Re: htdig: geocities robots.txt


Gilles Detillieux (grdetil@scrc.umanitoba.ca)
Mon, 18 Jan 1999 13:34:26 -0600 (CST)


According to Ryan Scott:
> Ok, I've been working with this, and it seems that the entire robots.txt that
> geocities uses is not processed. Their file is very large, btw.
>
> It basically stops right after architext, having not found itself, and then it
> htdig refuses to bring any geocities pages back. Is there a filesize limit with
> robots.txt?
>
> Here's much of the output, sorry for the length:
>
>
> New server: www.geocities.com, 80
> Retrieval command for http://www.geocities.com/robots.txt: GET /robots.txt
> HTTP/1.0
> User-Agent: htdig/3.1.0b1 (rscott@netcreations.com)
> Host: www.geocities.com
>
> Header line: HTTP/1.1 200 OK
> Header line: Date: Fri, 15 Jan 1999 22:52:02 GMT
> Header line: Server: Apache/1.2.6
> Header line: Last-Modified: Thu, 14 Jan 1999 22:05:26 GMT
> Translated Thu, 14 Jan 1999 22:05:26 GMT to Thu, 14 Jan 1999 22:05:26 (99)
> And converted to Thu, 14 Jan 1999 22:05:26
> Header line: ETag: "c6f2-6058-369e6a26"
> Header line: Content-Length: 24664
> Header line: Accept-Ranges: bytes
> Header line: Connection: close
> Header line: Content-Type: text/plain
> Header line:
> returnStatus = 0
> Read 8192 from document
> Read 8192 from document
> Read a total of 8192 bytes (I think this is the problem! their server says it
> is 24664 bytes, not 8192)
> Parsing robots.txt file using myname = htdig
[snip]
> It looks to me like you are asking for up to 8 K of robots.txt, which isn't
> enough for this whole file.
>
> So how can we work around this or fix it?
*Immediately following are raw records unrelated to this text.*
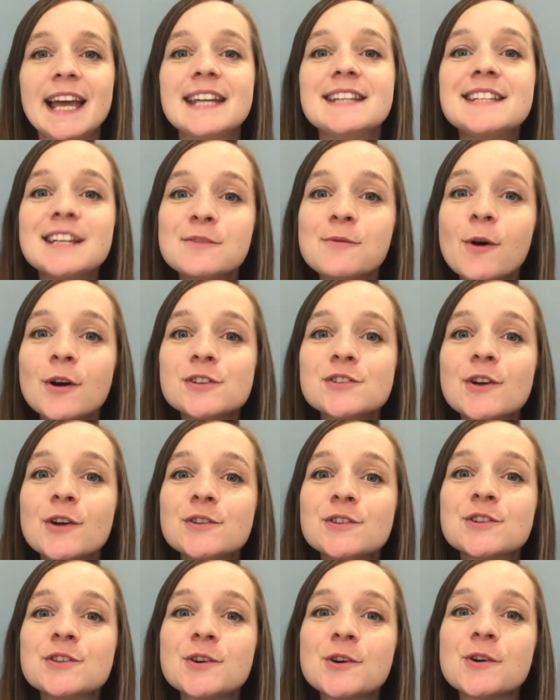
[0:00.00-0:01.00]
Did what John
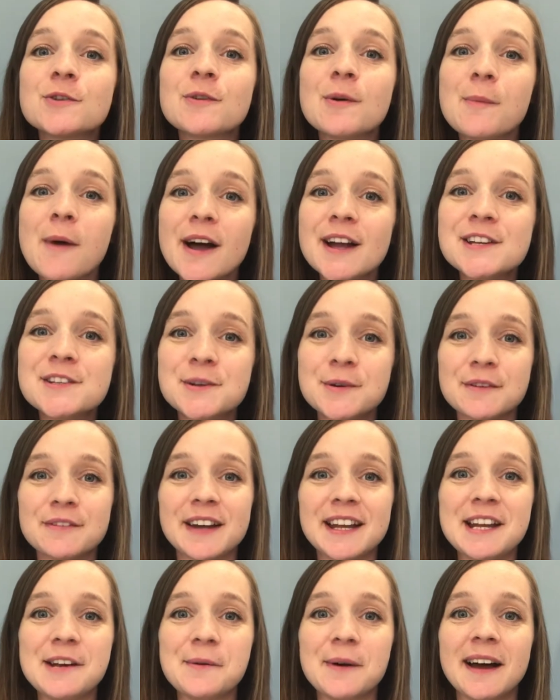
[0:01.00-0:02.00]
saw remind you of
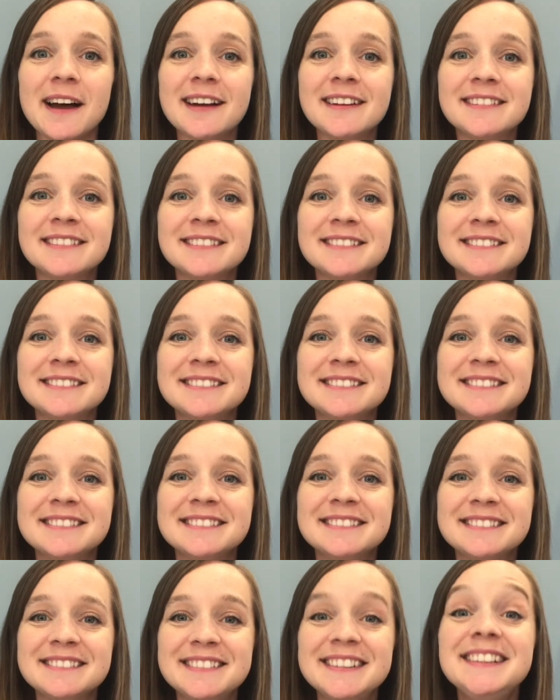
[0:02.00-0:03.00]
anywhere?
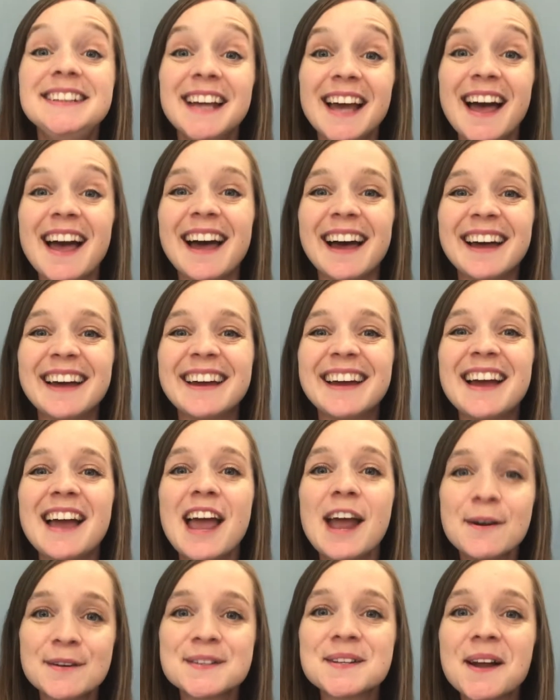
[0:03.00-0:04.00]
Yeah,
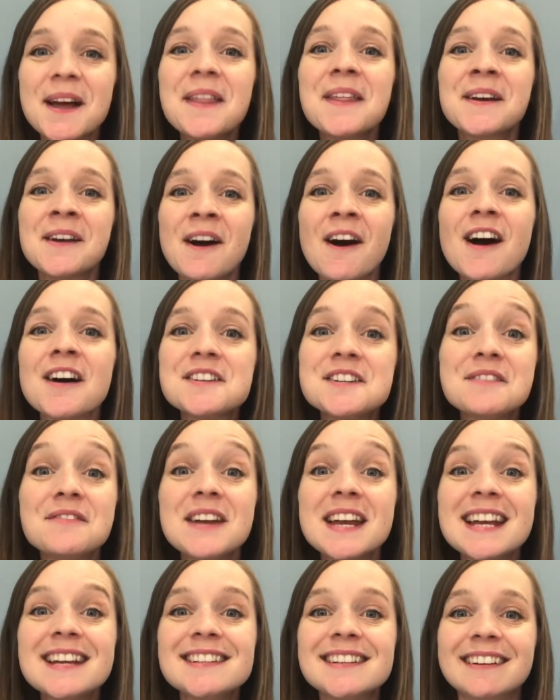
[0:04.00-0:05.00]
it was like the Garden of
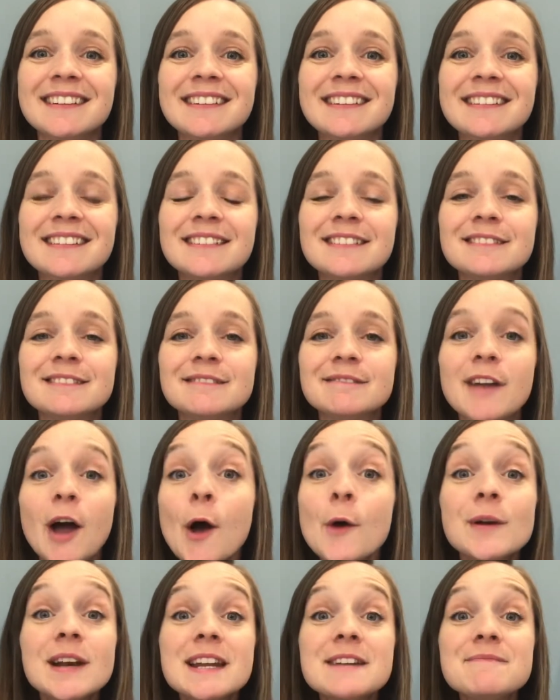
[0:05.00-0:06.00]
Eden,
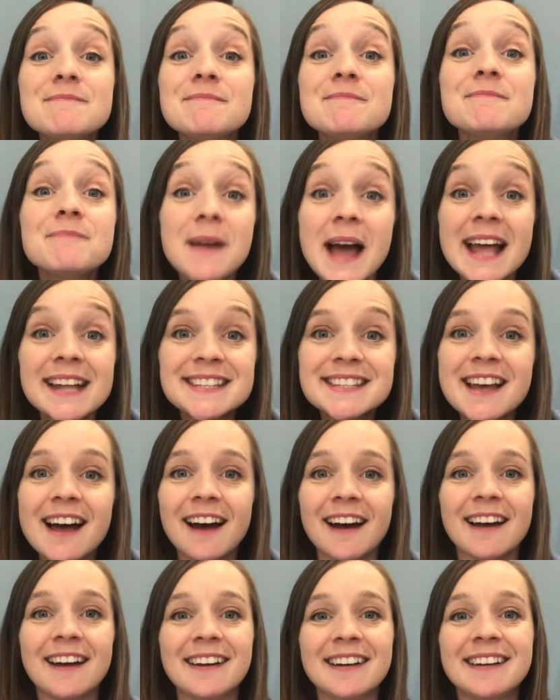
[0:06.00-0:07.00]
only
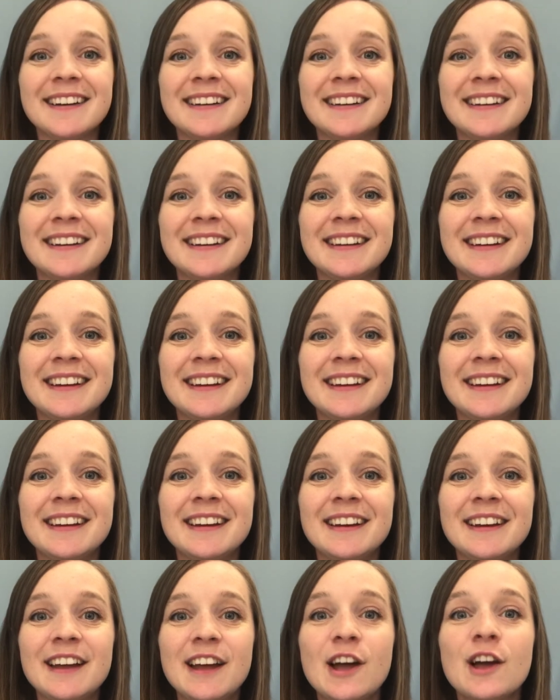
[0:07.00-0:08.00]
better.
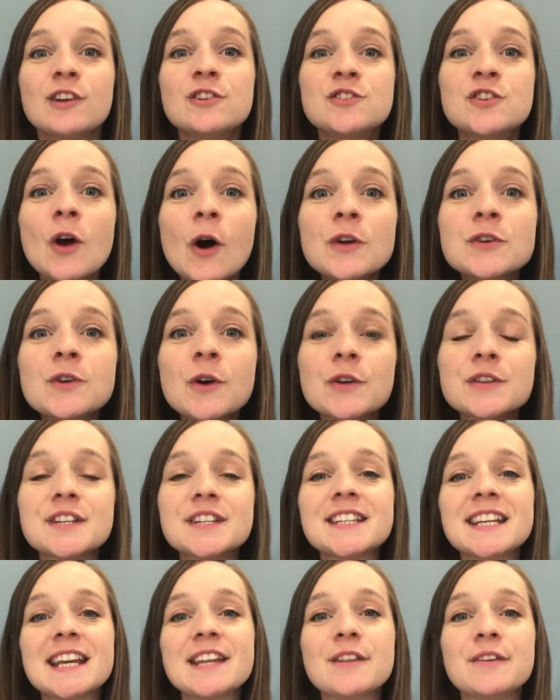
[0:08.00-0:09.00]
John got to
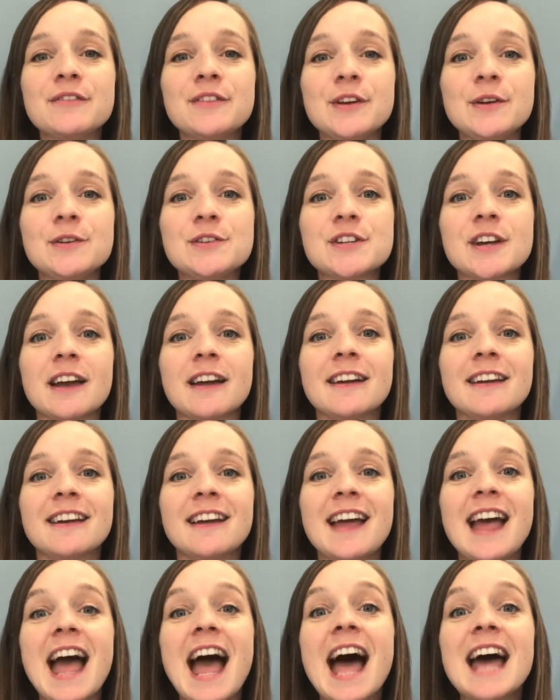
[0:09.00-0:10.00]
see the future,
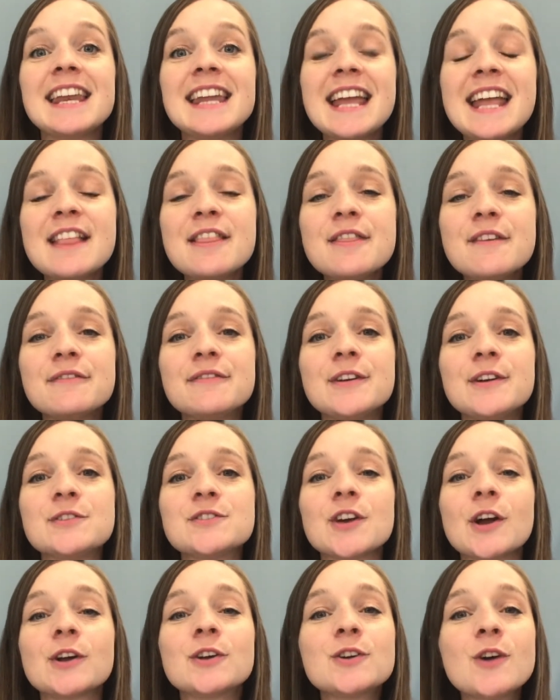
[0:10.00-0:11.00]
and in the
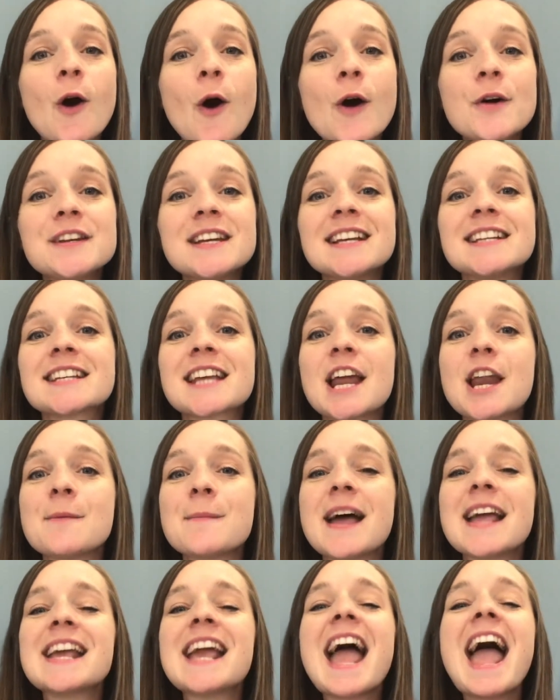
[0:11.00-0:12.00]
future, God is going to
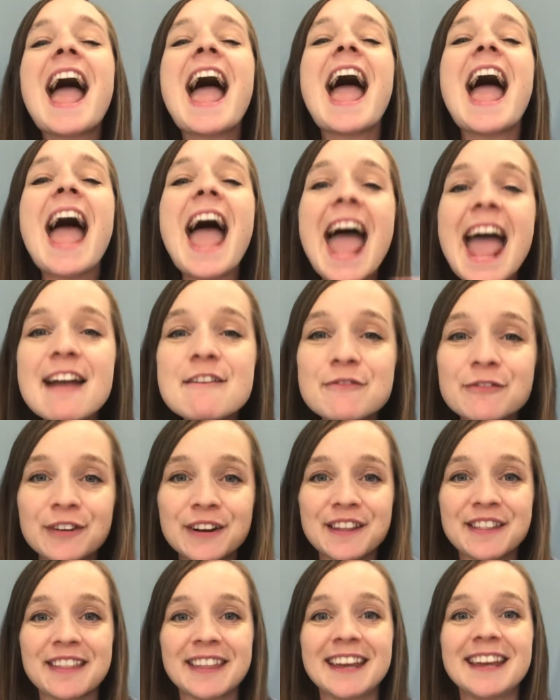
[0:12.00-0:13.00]
make
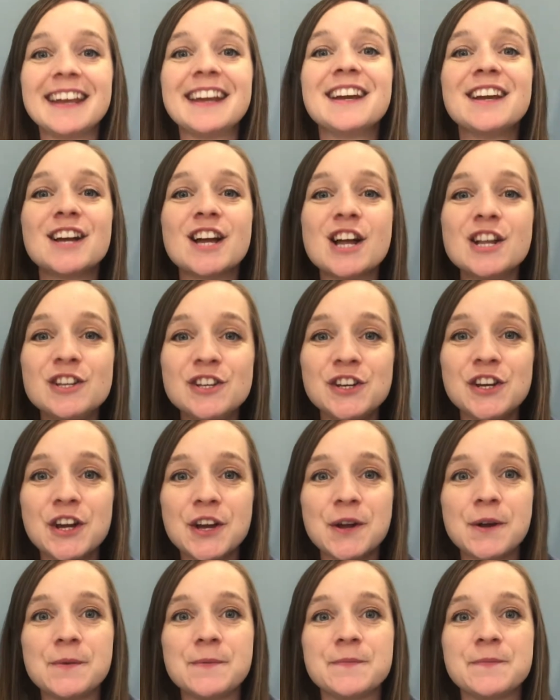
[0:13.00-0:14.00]
everything
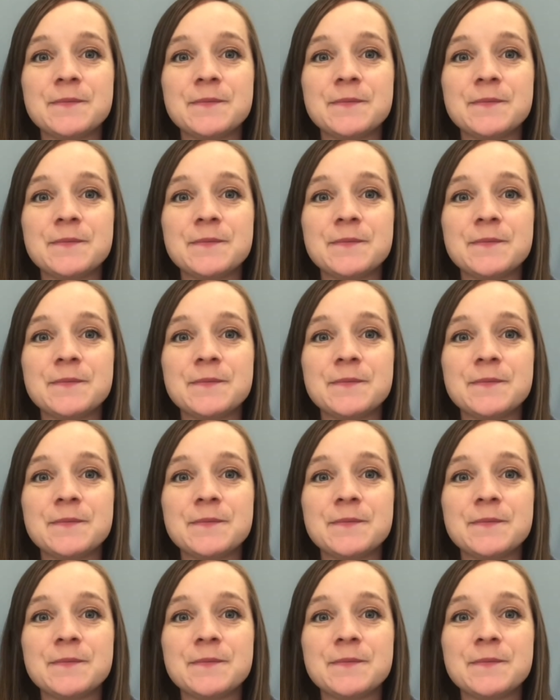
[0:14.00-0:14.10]
new.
There are actually two separate problems here. First of all,
htdig/Server.cc has a hard-coded size limit of 10000 bytes for the
robots.txt file, which should be changed. Setting it to 0 will make
the Document constructor use the "max_doc_size" attribute, which
puts this limit under user control. Alternatively, you could replace
the 10000 with whatever hard-coded limit you want, or introduce a new
configuration attribute, e.g. max_robotstxt_size, and replace the 10000
with config.Value("max_robotstxt_size") instead. Personally, I think
the patch below is adequate, as max_doc_size is almost always going to
be generous enough to handle the robots.txt file.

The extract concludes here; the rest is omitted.